Types of Frequency Distribution
Project forecasting is not a straightforward process – it’s a scientific and statistical exercise that deals with numerous interconnected variables. The value of these variables can have significant impact on your final prediction. Knowing the frequency distribution of these values enables you to make data-driven decisions.
The type of frequency distribution is especially important when making predictions with the Monte Carlo simulation. In this article, we’ll explain the frequency distribution shapes that you will encounter most frequently.
The normal distribution, also known as a Gaussian distribution or “bell curve” is the most common frequency distribution. This distribution is symmetrical, with most values falling towards the centre and long tails to the left and right. It is a continuous distribution, with no gaps between values.
Normal distributions are found everywhere, for both natural and man-made phenomena. This could include time taken to complete a task, IQ test results, or the heights of a group of people. In project management, when performing estimations while you have no further information about the type of frequency distribution, it is usually best to assume a normal distribution.
When a normal curve slopes to the left or right, it is known as a skewed distribution. The location of the long tail – not the peak – is what gives this frequency distribution shape its name. A long tail on the right is referred to as right-skewed or positively skewed, while a long tail on the left is referred to as left-skewed or negatively skewed.
Positively skewed distributions are common in situations where there is a fixed lower boundary. For example, delivery of a component – if most deliveries happen within 3 days, the minimum value is 0, but the long tail could stretch far to the right if some deliveries are late.
Negatively skewed distributions are less common in general, but still appear when fixed or near-fixed upper boundaries are in play. For example, a company that guarantees all orders will be delivered within 1 week will most likely see some faster deliveries, but most values clustering close to the 1 week point.
One important fact about skewed distributions is that, unlike a bell curve, the mode, median and mean are not the same value. The long tail skews the mean and median in the direction of the tail. There is a very easy way to calculate the different average values using a histogram diagram. If you rely on average values to make quick predictions, pay attention to which average you use!
All of the frequency distribution types that we’ve looked at so far have been unimodal – values cluster around a single peak. A bimodal distribution occurs when two unimodal distributions are in the group being measured. When more than two peaks occur, its known as a multimodal distribution.
This distribution shape happens frequently when the measured data can be split into two or more groups. One example would be the throughput of all of your team’s tasks.
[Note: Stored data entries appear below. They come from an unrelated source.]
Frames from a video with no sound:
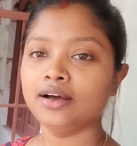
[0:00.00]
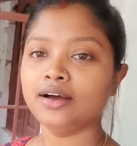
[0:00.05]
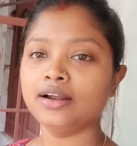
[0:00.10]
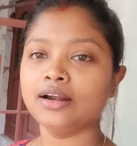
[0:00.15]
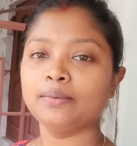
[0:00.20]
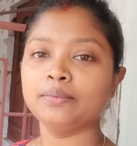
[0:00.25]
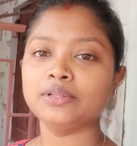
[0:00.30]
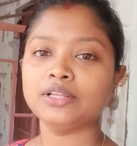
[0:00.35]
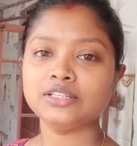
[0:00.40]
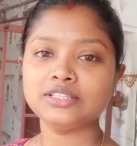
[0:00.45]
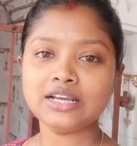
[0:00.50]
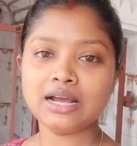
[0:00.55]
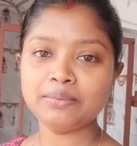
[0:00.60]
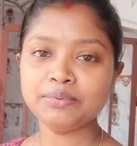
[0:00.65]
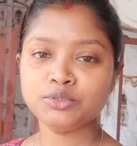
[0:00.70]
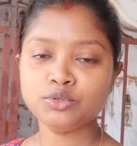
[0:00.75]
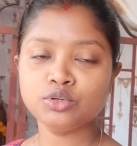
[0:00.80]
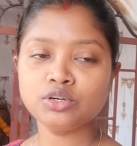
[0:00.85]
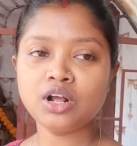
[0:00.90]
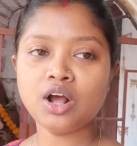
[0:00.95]
আর আমাদের চা
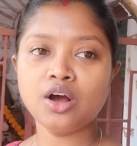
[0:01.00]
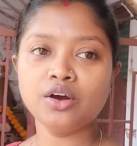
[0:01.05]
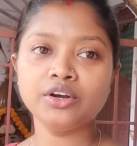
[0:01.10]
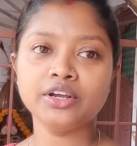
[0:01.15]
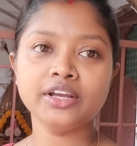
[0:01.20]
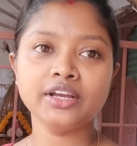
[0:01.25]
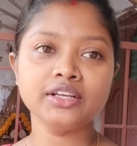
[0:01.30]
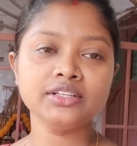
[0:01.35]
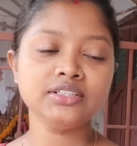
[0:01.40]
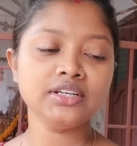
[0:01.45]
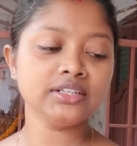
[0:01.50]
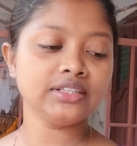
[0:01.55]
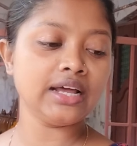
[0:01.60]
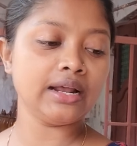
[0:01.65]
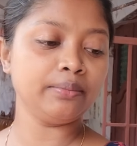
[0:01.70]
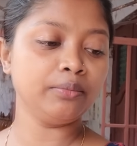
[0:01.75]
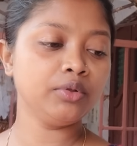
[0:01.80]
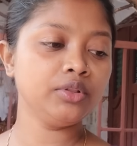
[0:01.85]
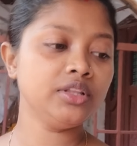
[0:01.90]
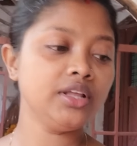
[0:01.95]
বিস্কুট খাওয়া হয়ে গেছে আর
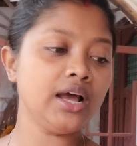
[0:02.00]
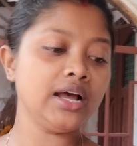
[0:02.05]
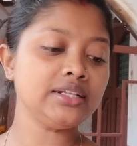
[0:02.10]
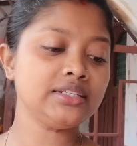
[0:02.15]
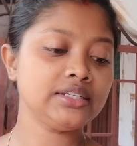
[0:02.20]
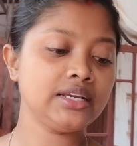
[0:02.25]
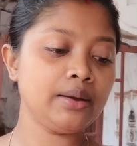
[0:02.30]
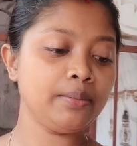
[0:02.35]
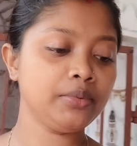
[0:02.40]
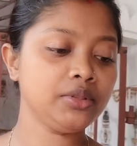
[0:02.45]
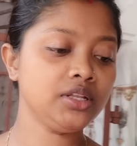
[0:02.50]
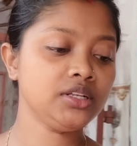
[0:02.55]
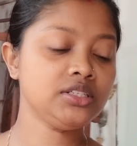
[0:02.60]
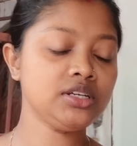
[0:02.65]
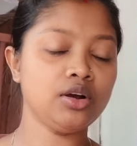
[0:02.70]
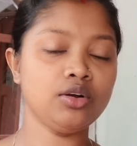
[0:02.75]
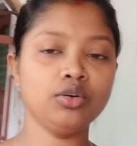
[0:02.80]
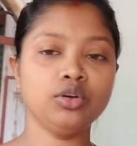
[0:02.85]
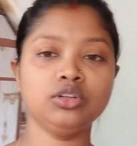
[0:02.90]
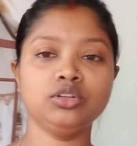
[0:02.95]
তার মধ্যে আজকে আমাদের
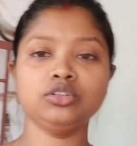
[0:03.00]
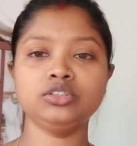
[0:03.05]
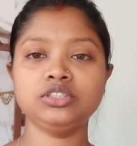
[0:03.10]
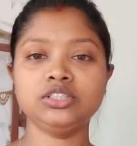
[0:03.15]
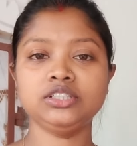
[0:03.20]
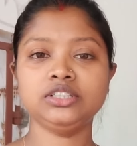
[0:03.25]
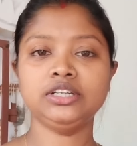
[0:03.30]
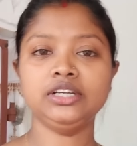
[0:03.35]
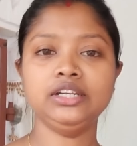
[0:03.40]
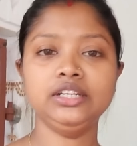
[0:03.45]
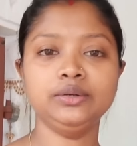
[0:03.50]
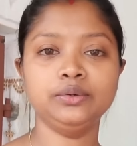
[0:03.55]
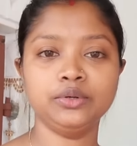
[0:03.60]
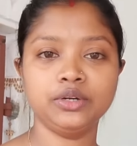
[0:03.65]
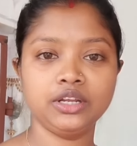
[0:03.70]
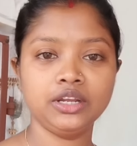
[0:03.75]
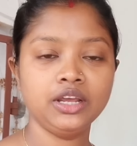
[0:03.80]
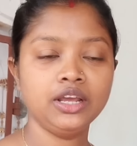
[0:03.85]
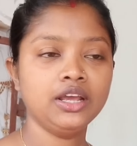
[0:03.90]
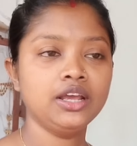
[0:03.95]
যাওয়ার কথা হচ্ছে শিলিগুড়ি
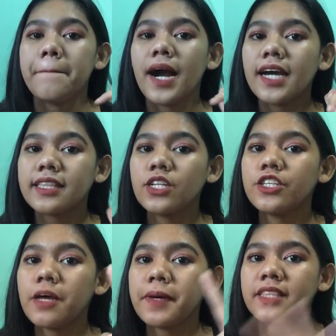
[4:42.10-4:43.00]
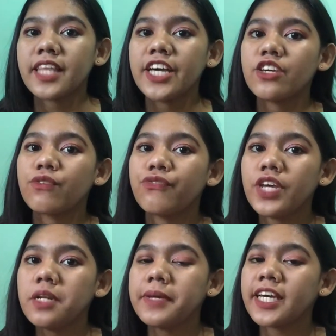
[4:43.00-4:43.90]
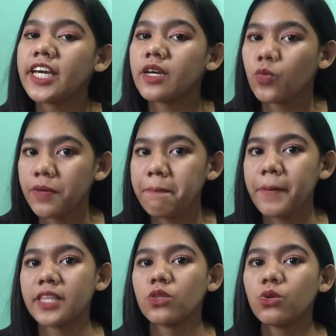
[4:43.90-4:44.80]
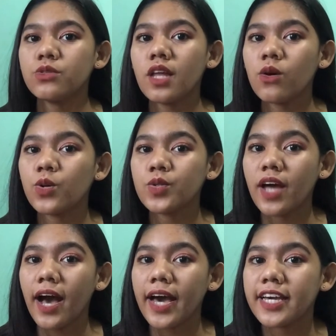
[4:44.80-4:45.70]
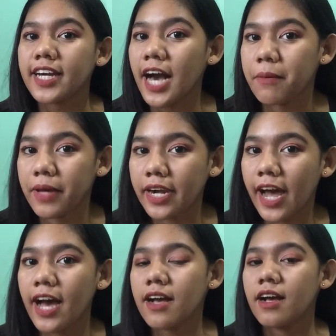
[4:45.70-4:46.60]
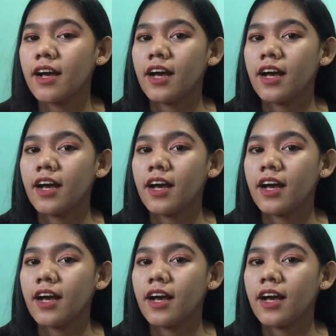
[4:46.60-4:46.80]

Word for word: Pangatlo naman tayo, filming equipment. Unang-una ay camera.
If your team are using Classes of Service to tackle emergency tasks faster than regular tasks, you will most probably see a bimodal distribution.
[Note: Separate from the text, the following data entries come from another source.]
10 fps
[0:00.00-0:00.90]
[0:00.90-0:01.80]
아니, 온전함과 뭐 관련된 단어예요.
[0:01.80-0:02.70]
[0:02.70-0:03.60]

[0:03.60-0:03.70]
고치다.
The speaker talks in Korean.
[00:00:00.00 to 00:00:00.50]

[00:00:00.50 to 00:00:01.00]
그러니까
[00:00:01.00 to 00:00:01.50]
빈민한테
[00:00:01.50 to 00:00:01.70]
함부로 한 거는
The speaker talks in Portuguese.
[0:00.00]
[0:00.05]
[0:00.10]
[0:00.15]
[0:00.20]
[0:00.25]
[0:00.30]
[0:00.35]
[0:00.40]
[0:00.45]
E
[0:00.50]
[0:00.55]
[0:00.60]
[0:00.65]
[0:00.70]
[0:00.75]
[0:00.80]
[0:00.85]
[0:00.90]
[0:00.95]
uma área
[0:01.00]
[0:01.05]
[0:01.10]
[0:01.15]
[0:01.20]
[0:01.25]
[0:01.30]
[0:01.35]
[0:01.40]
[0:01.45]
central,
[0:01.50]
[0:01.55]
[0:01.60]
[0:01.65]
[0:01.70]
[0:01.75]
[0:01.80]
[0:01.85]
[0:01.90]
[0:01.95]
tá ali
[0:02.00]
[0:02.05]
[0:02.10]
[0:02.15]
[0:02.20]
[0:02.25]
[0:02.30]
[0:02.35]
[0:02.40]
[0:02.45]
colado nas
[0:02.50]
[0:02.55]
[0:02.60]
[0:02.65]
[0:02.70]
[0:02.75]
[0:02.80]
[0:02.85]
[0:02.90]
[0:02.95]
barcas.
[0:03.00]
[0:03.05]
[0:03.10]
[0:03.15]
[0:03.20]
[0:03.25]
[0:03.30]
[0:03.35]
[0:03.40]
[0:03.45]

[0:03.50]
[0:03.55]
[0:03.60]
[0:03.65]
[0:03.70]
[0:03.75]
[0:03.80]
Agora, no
If you spot a bimodal frequency distribution, it’s worth checking if you can split the measured data into sub-groups to see the shape for each group.
WE UNCOVER THE EFFICIENCY OF YOUR WORKFLOW
Optimize your performance with Kanban analyticsSee a dashboard with your data
In a uniform or rectangular distribution, every variable value between a maximum and minimum has the same chance of occurring. The probability of rolling a certain number on a dice or picking a certain card from the pack is described by this frequency distribution shape.
This frequency distribution appears at the start of every project. A uniform distribution assumes that all samples from its population are equally probable. When rolling a die, all numbers on the die have an equal chance of coming up on each throw. Let’s say you have nineteen samples from a uniformly distributed population. In a uniform distribution there is a very high probability that the next sample will be between the min and the max of the previous samples. That means that you have a fairly good understanding of the range of your uniform distribution after having collected only twenty data points.
Some data sets have nearly all their frequency values clustered to one side of the graph. This frequency distribution shape is known as logarithmic. A common example of this in real life is found in distributions of wealth and income, with large numbers of people at the bottom but extreme outliers extending the tail to the right.
This distribution type is often known as a Pareto distribution, named after famous Italian economist and sociologist Vilfredo Pareto. You’ve almost certainly heard of his 80-20 rule. For example, 80% of the wealth of a society is held by 20% of society, 80% of revenue comes from 20% of clients and 80% of productivity comes from 20% of your team.
While the percentages are not always 80-20, this pattern appears mainly in financial estimation models.
The PERT and triangular frequency distribution types are both modelled from the same 3 values – a minimum, a maximum and a mode. This distribution type is especially useful when only a small amount of past performance data is available. It uses only three values as the inputs – a, m and b.
While the triangular distribution is a simple shape made using straight lines between each of the 3 values, the PERT distribution assumes that the long tail values appear less frequently. The frequency distribution shape generated from these three values is then used to estimate likely completion times.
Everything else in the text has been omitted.